On Sunday, armed riot police violently put down a demonstration by more than 200 opposition supporters, while Fabre himself was forced to take shelter in the UFC headquarters.
He denounced the "brutality and savage treatment" by the regime of Gnassingbe, who was first put in power in 2005 by the military upon the death of his father, Gnassingbe Eyadema, who had ruled for 38 years.
"The opposition never recognizes when they are defeated, they are egoists," said a stew vendor, Mazalo Sizing, plying her trade Monday close to the headquarters of the ruling Togolese People's Rally.
"Our opposition needs to realize that it is badly organized and that's the reason for its failure."
The weekly L'Eveil, headlined "Fabre Bad Loser," echoed the view of the government's spokesman Pascal Bodjona.

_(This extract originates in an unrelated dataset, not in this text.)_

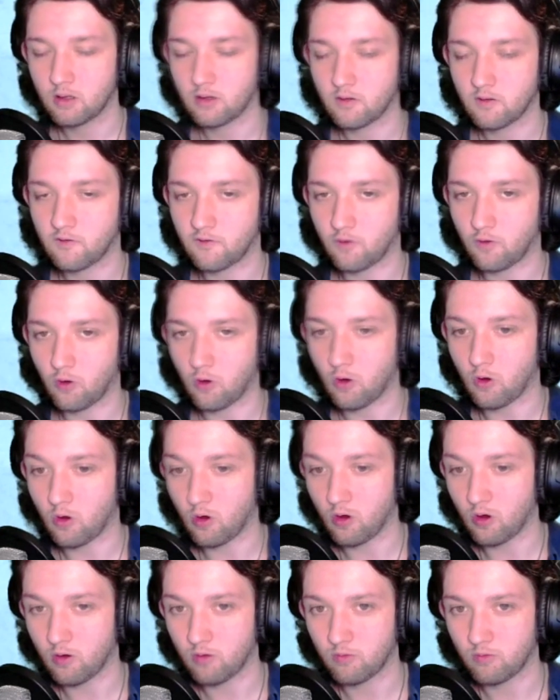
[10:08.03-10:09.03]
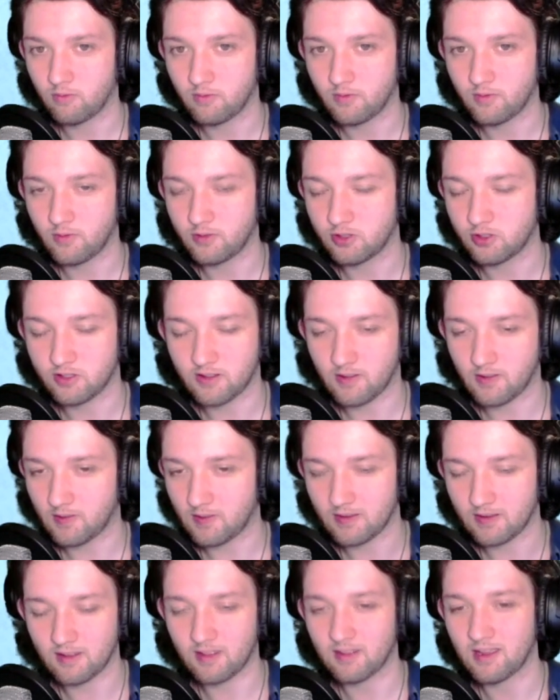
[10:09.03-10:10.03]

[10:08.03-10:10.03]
for just the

The paper said the UFC leader lacked "tangible proof" of his allegations of fraud.
UFC deputy leader Patrick Lawson has said there would be protests every day.
Fabre accused the national independent electoral agency CENI of falsifying the results of the poll, seen as a test of democracy for Togo, which has been ruled for more than four decades by the same dynasty.
"We're preparing to march ourselves as well, because the street belongs to everybody," said a Gnassingbe partisan, Hubert Ezin.
In 2005, Gnassingbe stepped down after the army put him in power to stand for election, in a vote he won but which led to a wave of violence when between 400 and 500 people were killed, according to the United Nations.
Thursday's election passed off without major violence but observers from the regional Economic Community of West African States reported problems with ballot papers and a dozen opposition activists have been arrested since Saturday.
The paper Le Flambeau des Democrates said there was a "demobilization of UFC supporters" during the vote because people "remembered the post-electoral violence of April 2005."
"It's a secret from nobody that the people wants change, (but) people preferred to stay at home rather than go to vote," the paper said.